Переваливаясь на начавшихся успокаиваться волнах подобно жирным гусыням, баржи начали разворачиваться, следуя за тянущим их буксиром. Те, кто мог стоять на ногах, уселись вдоль бортов с намерением порыбачить, кто-то достал бутылку самогона и игральные кости, заманивая в свои сети желающих отдать тяжким трудом заработанные деньги. Туда я и направился, небрежно подбрасывая на ладони одну из золотых монет. Чарующий блеск мгновенно привлек внимание множества глаз и еще до того, как я подошел к усевшемуся прямо на палубу небритому устроителю океанического казино, туда успели подтянуться еще пяток жаждущих легких денег рыл…
После игры я остался почти при своих. А игра была долгой и жаркой. Охранять было нечего, время дневное, на водных артериях оживленная толкотня, так что никто не отвлекал потных гоблинов от просаживания кровно заработанных деньжат на всякую херню. Играли жадно, ставили щедро и бездумно. Мне пришлось постараться, чтобы не разбогатеть на килограмм мелких монет.

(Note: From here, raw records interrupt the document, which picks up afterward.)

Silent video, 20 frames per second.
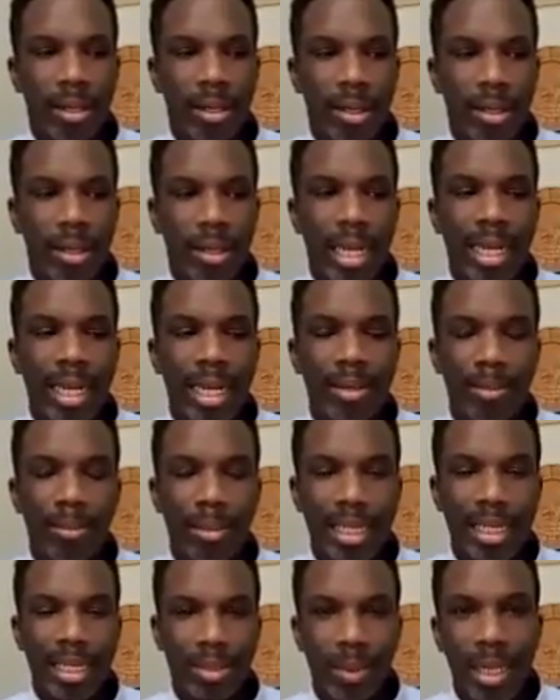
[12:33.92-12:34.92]
and
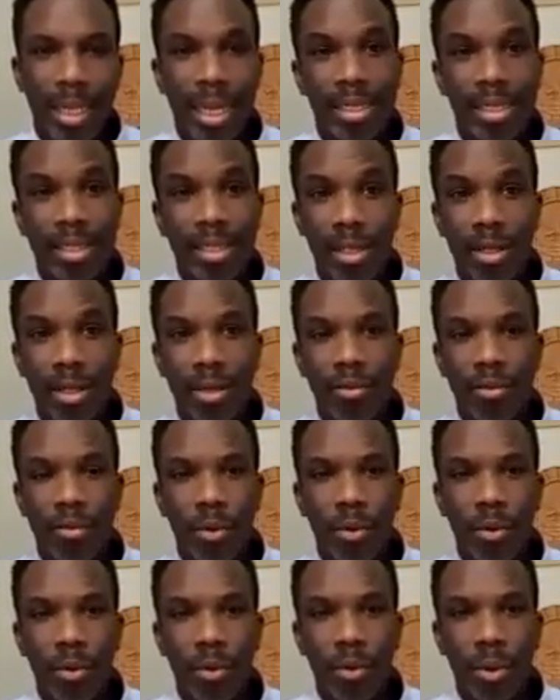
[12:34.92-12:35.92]
basically we get to the
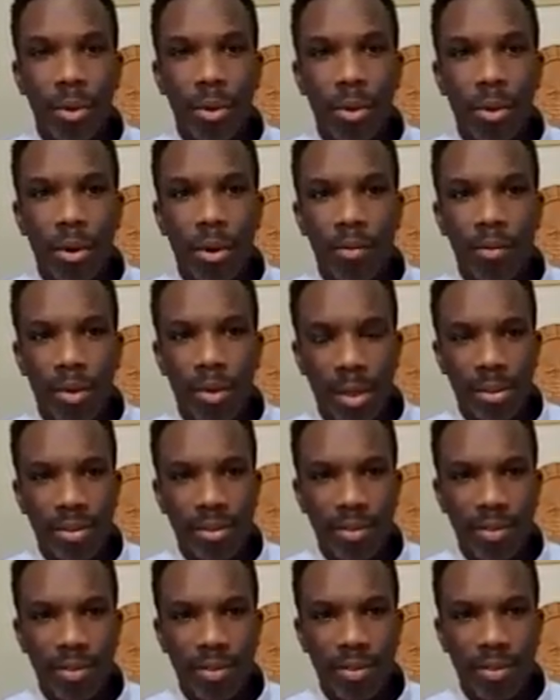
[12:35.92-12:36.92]
root core of
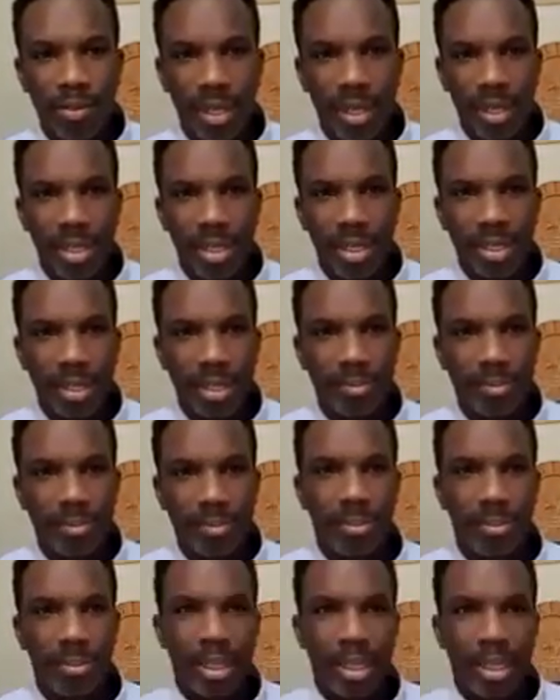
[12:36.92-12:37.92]
those fears,
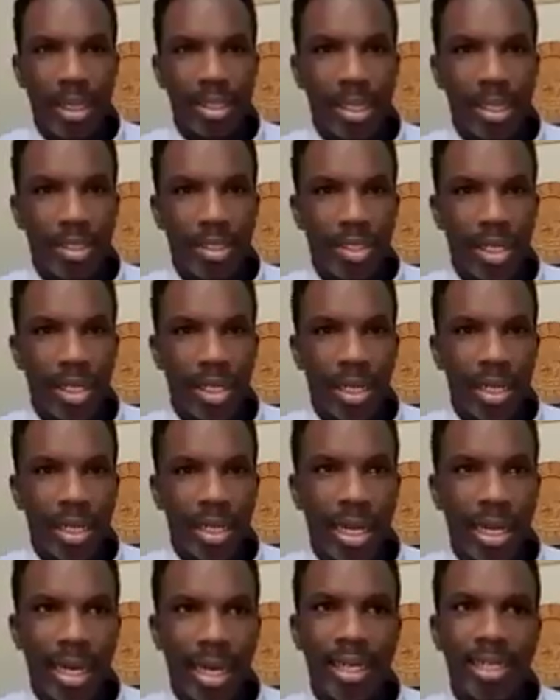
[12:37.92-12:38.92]
essentially.
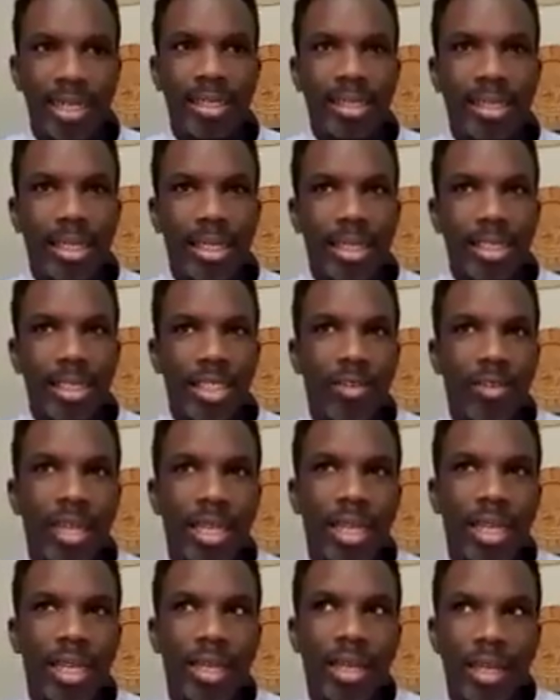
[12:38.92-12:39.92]
And generally,
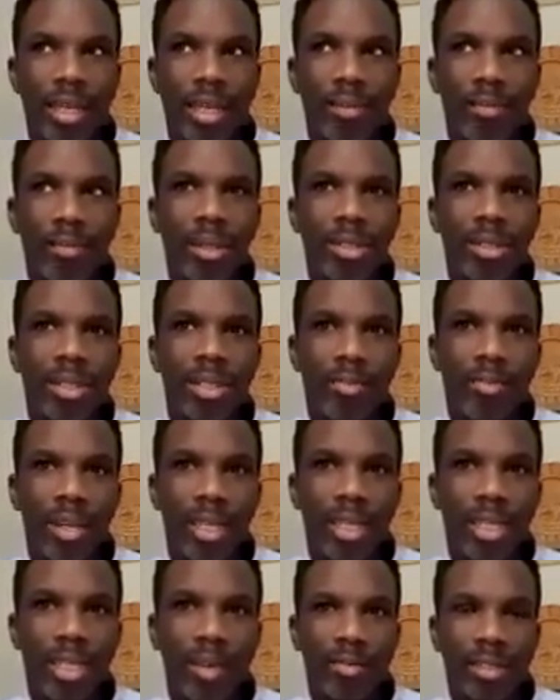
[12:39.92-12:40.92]
most of the
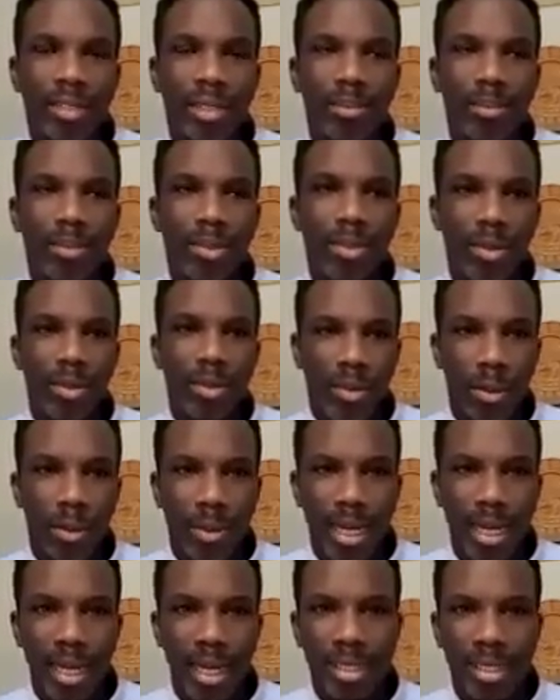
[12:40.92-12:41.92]
fears have some sort of
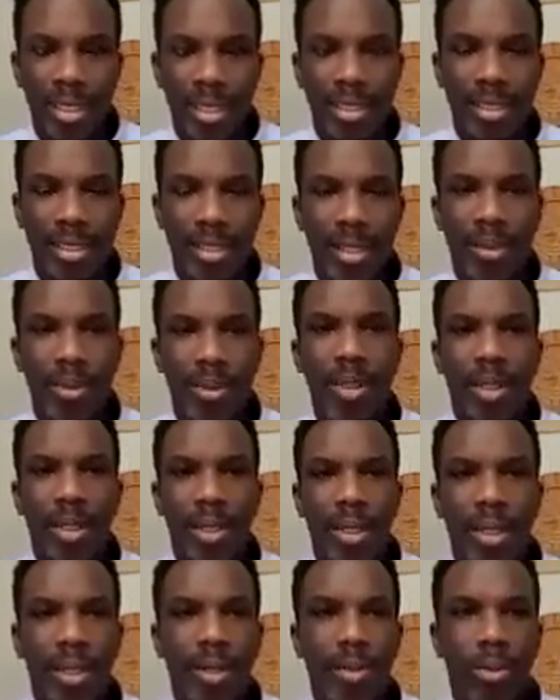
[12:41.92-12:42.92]
commonality. So
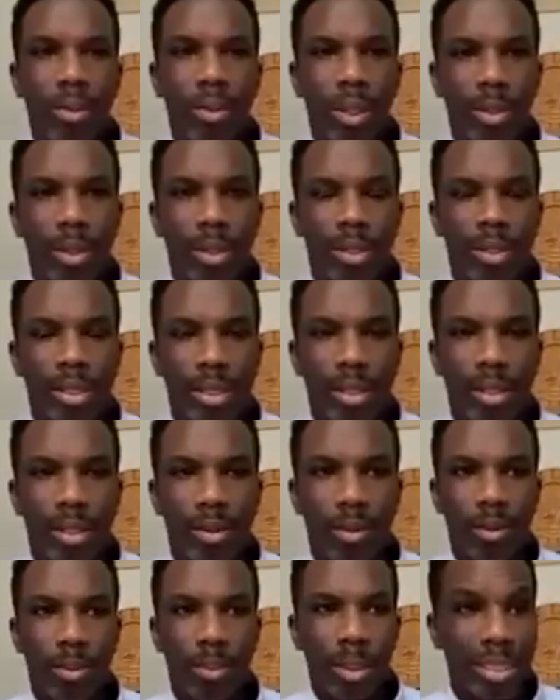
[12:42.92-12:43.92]
we would
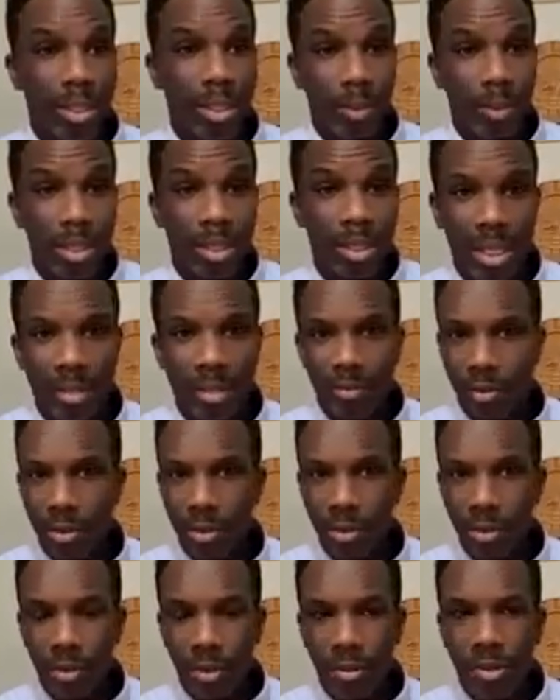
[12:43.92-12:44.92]
basically work to get
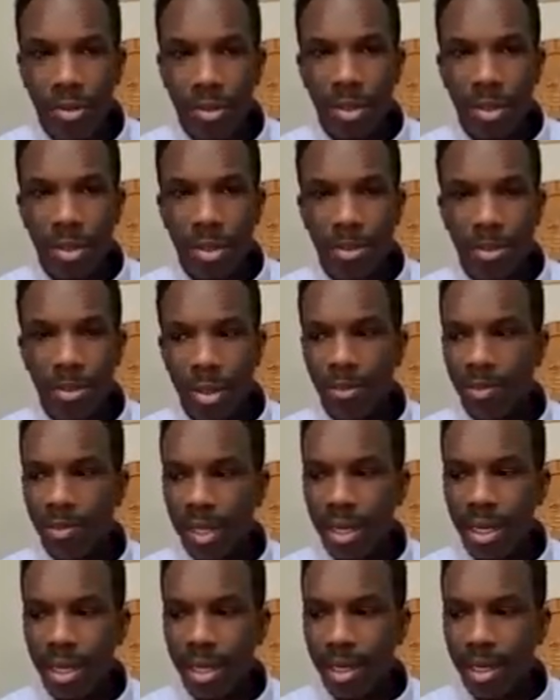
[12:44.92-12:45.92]
through to the bottom of
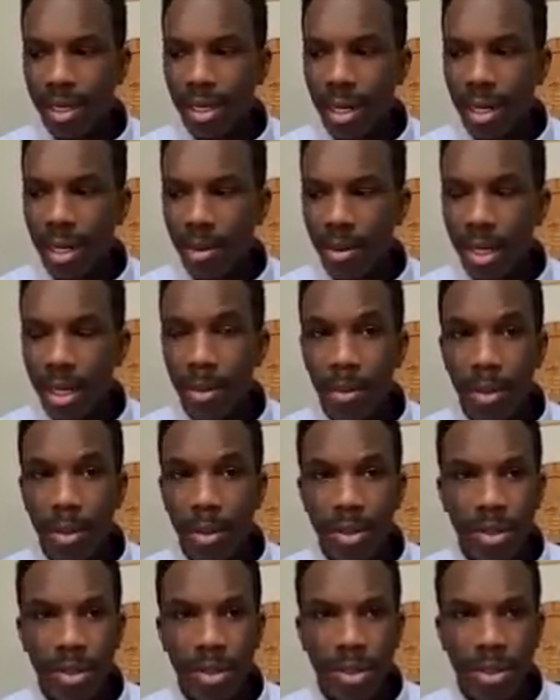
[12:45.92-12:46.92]
that. And I'll come
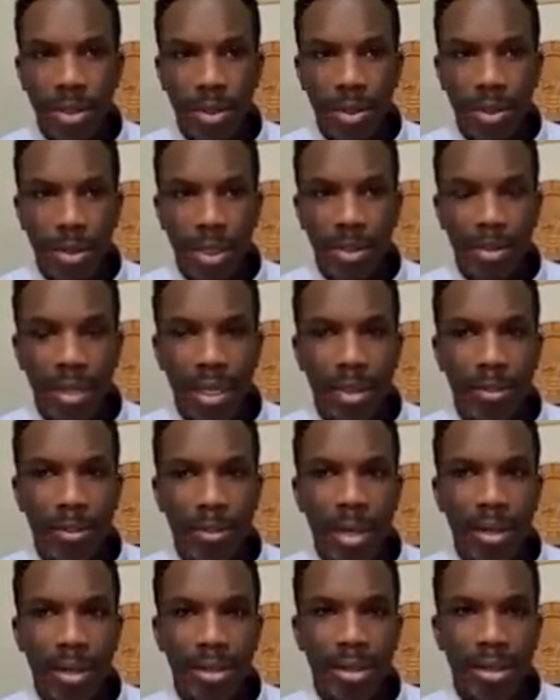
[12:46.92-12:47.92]
on to in a bit
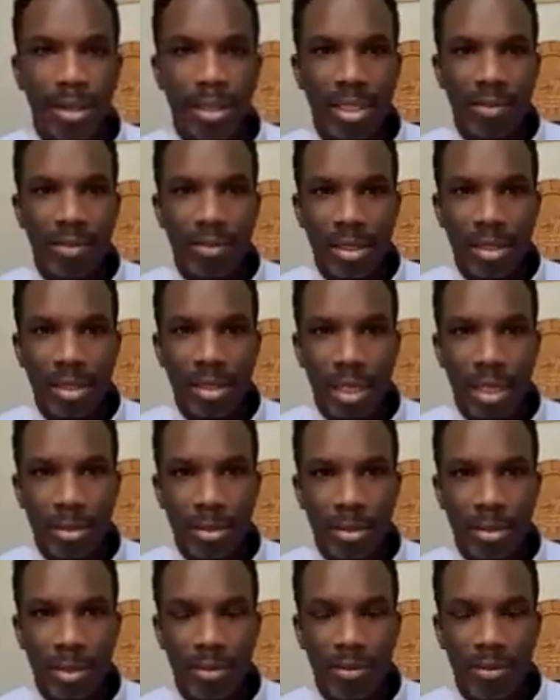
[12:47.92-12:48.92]
about the different
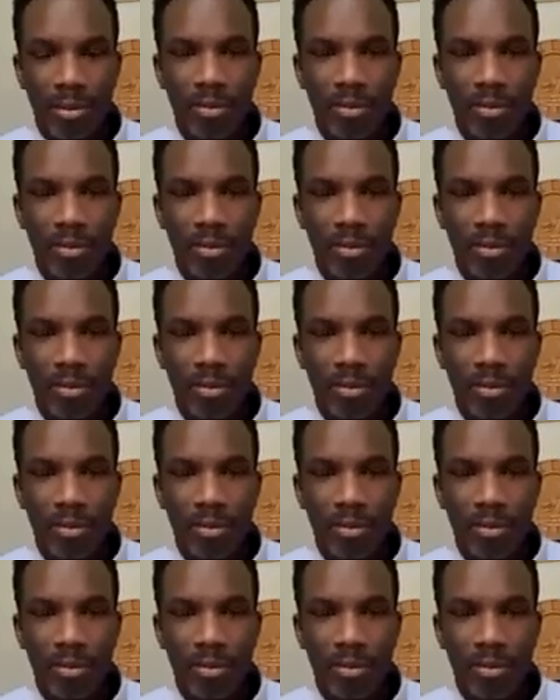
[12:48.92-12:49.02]
types of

В итоге я стал лишь чуток беднее финансово, но куда богаче информационно. Выпивающие на жаре гоблины болтали много, не отрывая глаз от стучащих в глиняной тарелке костей, а занятые игрой мозги не позволяли фильтровать информацию, и они вывалили все как есть и как думали. И никто не обращал на это внимание — даже когда начали поливать грязью правящие роды Церры. Под конец опомнились, замолкли, пооглядывались, решили, что никто ничего не запомнил и успокоились — проблем не будет. Но я запомнил каждую крупицу полезного. Но использовать это против них не собирался. Мне нужна была только информация с улиц — и хоть что-то, но я получил.